- Creation Re-booted
- Rebellion Renewed
- Cain Is Dead, but His Sin Lives on
- Babylon Is Founded on Rebellion
Creation Re-booted
The story of the Tower of Babel comes immediately after the Flood narrative. God had just cleansed the earth of human violence by eliminating all human life except for Noah and his family. So everything in the Babel story must be viewed in the context of God “re-booting” creation, as it were. We quickly learned that sin has not been eliminated, first because Noah becomes drunk in the vineyard he had planted, and secondly because of Ham’s immoral behavior.
In fact, we have a repeat, or an echo, of the original Fall. Adam sinned in a garden, and the curse was pronounced upon the earth, and upon the seed — all humankind would suffer because of Adam’s sin. In the “re-booted” creation after the flood, Noah sins in a vineyard, and the curse falls upon his descendents. There are many more parallels here, but for our purposes this will suffice to illustrate what is happening.
At creation, God placed humankind in a garden. He made them caretakers of the garden and all the animals within it. This established the pattern of what he desired the entire earth to become. As children were born and new families established, they would do so in their own gardens. Although this is never stated explicitly, it was clearly the pattern of creation. It is also telling that when God exiled Cain for the murder of his brother, he told Cain that he would be a fugitive and a wanderer. But Cain, ever the rebel, built a city instead, and named after his son.
After the Flood, God gave Noah essentially the same commission he gave the First Couple, to be fruitful and multiply, and to fill the earth. “Filling the earth,” would be accomplished by establishing gardens for each family. Cities, although they rely on the products of large areas of land, do not fill the earth. Even today, with 7 billion people, if all the earth were habitable, and people were spread out evenly, we would be living and agrarian existence.
Rebellion Renewed
I mention this because the story of the Tower of Babel comes immediately after the Flood story. It was God’s design for the people to disperse across the face of the earth, but instead they founded the city and decided to build a tower. They even declared that they were doing so in order not to be dispersed (v.4). and to emphasize how important this was, the narrative concludes by stating twice — for emphasis, twice — that the Lord dispersed them over the face of all the earth.

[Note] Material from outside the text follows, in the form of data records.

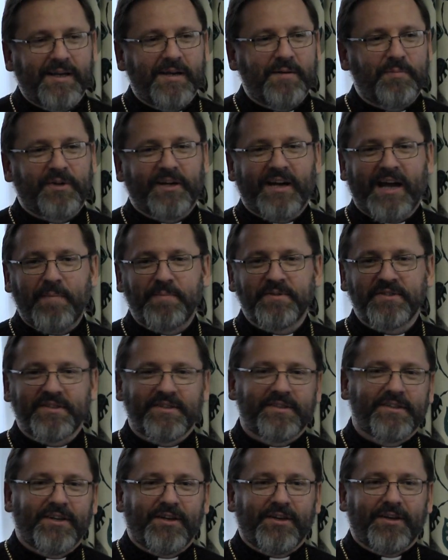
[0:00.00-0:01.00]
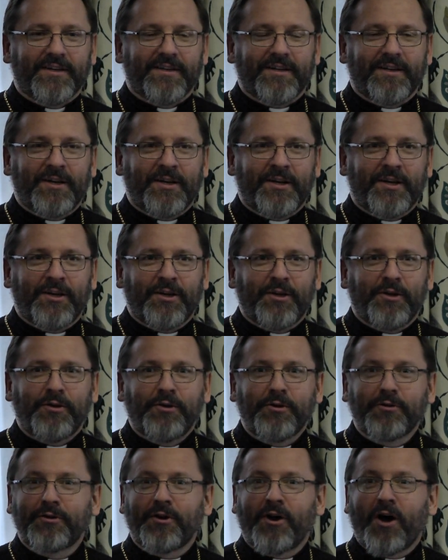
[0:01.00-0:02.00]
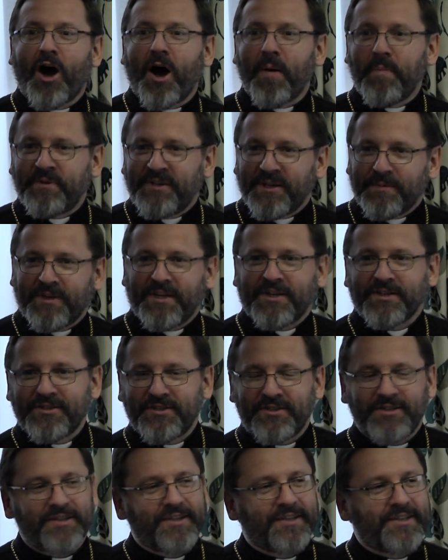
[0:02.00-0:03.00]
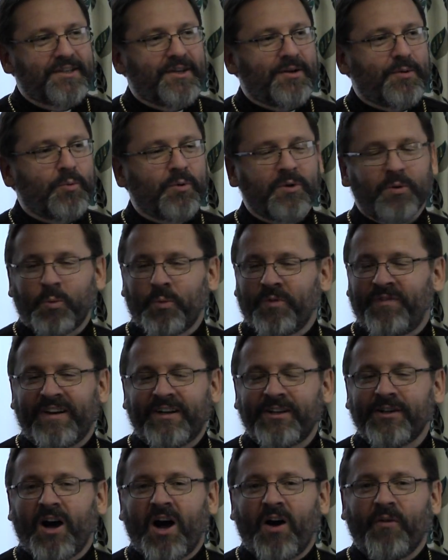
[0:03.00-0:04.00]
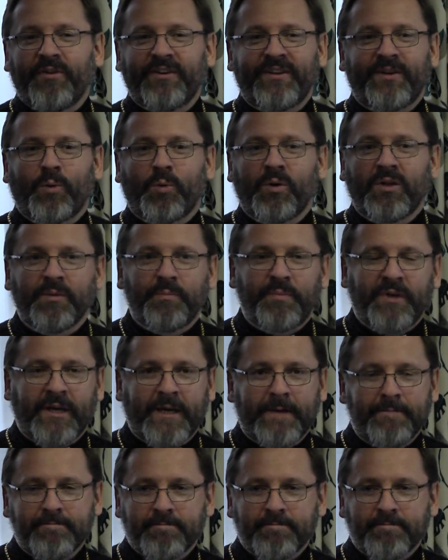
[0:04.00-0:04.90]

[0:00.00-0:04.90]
Perhaps Euro-optimist very often will be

Cain Is Dead, but His Sin Lives on
This determination to found a city rather than follow God’s plan of families in gardens demonstrates the inclination of humankind to follow the ways of Cain. Drastic as it was, the Flood was a stopgap measure, only a temporary halt to the worst excesses of the antediluvian world. The line of Cain may have perished in the Flood, but the rebellion lives on.
Wherever we encounter the spirit of rebellion in Scripture, or in our lives, we must recognize the presence and influence of Babylon. Rebellion is the root, the foundation of Babylon itself. Humankind decides to build itself a tower that will reach to the heavens, so that they can settle together in a city, and not be dispersed across the face the whole earth, in gardens. They state that as the reason they are doing so at the beginning of the narrative, and God’s judgment upon Babel results in them being dispersed across the whole earth. Yes, confusion of the languages appears to be the primary punishment, in fact, it is only the means to establish God’s purpose: that humankind be dispersed across the face of the earth.
Babylon Is Founded on Rebellion
As we go through this narrative, and again repeatedly as we go through Scripture and encounter Babylon in its many forms and manifestations, we must keep in mind that all of the characteristic abuses of Babylon find their source in rebellion against God. And eventually, at the end of this study, when we look at the manifestation of Babylon in its final form, as described in Revelation chapters 17 and 18, we will always find rebellion as the source and the root of this enemy of God and his people. Wherever rebellion is found, there is Babylon.